Your task —
Your copy should start at the line with "[0:06.30-0:07.20]" and end at the line with "Transcript: slowly and" in the data below. Transcribe only those lines, exactly, pictures excluded.

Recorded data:
== == ==
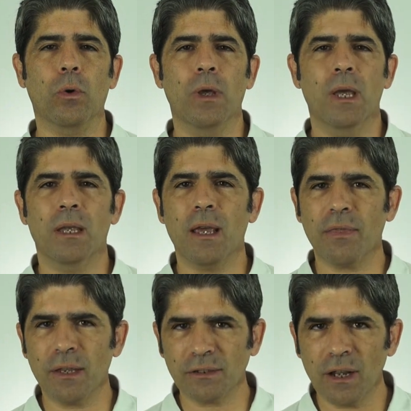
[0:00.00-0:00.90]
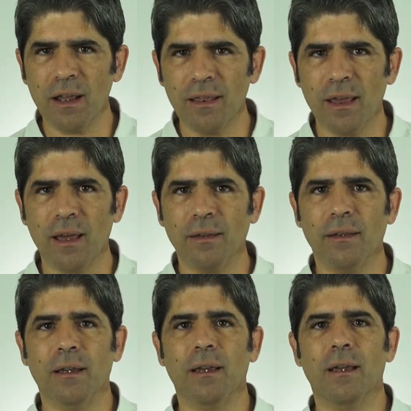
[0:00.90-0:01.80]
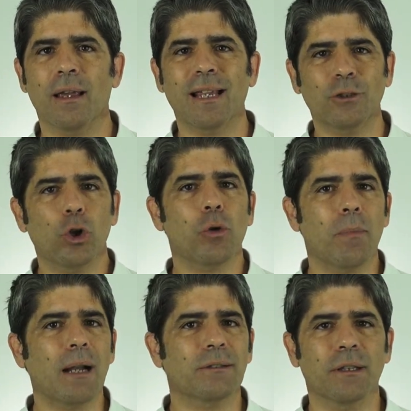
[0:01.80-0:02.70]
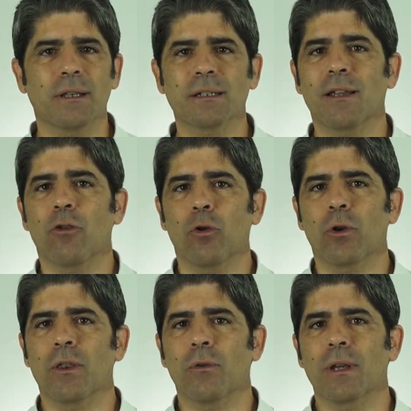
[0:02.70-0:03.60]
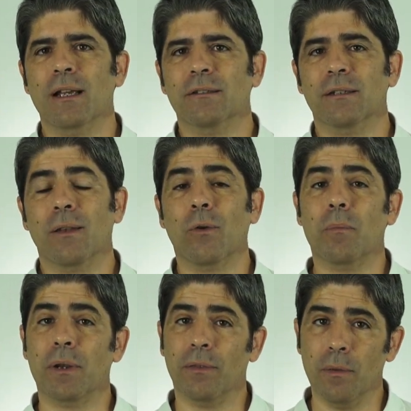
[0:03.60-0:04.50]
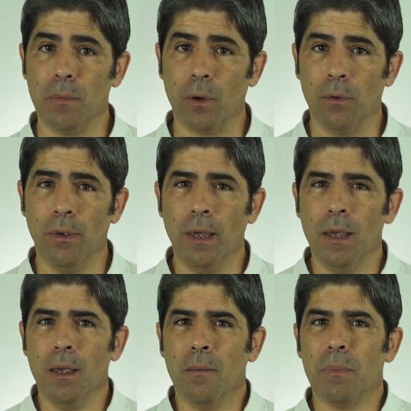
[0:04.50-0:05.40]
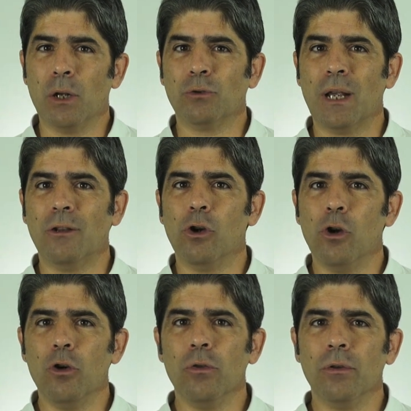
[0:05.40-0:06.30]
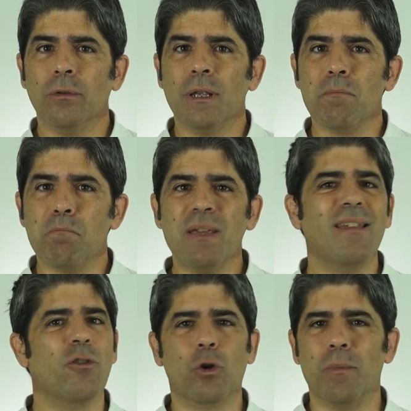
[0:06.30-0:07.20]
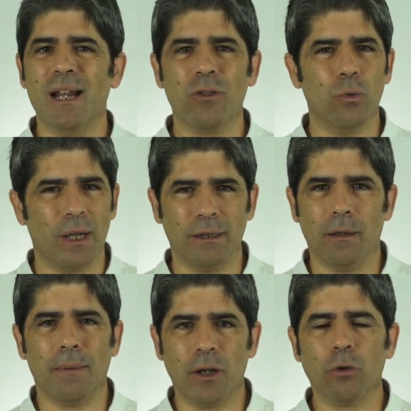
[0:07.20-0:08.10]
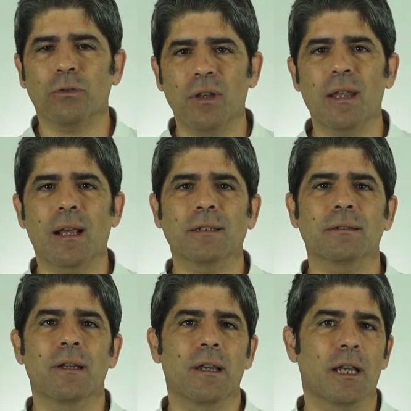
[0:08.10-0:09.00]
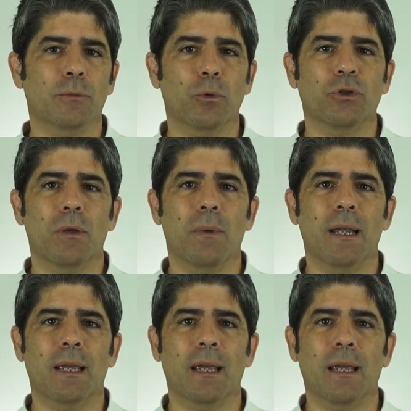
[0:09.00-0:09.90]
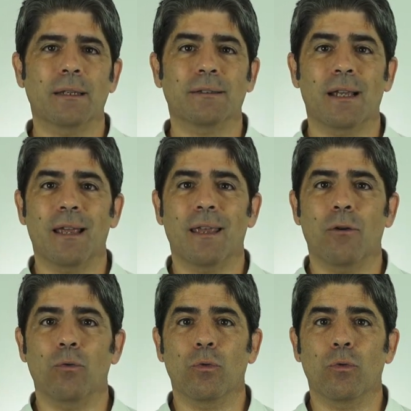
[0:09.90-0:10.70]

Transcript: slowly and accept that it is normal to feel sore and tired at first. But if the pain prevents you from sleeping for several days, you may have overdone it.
== == ==
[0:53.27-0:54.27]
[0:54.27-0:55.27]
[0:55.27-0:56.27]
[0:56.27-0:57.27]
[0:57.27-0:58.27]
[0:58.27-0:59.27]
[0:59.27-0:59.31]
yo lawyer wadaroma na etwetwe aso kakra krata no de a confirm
== == ==
Answer box —
[0:06.30-0:07.20]
[0:07.20-0:08.10]
[0:08.10-0:09.00]
[0:09.00-0:09.90]
[0:09.90-0:10.70]

Transcript: slowly and accept that it is normal to feel sore and tired at first. But if the pain prevents you from sleeping for several days, you may have overdone it.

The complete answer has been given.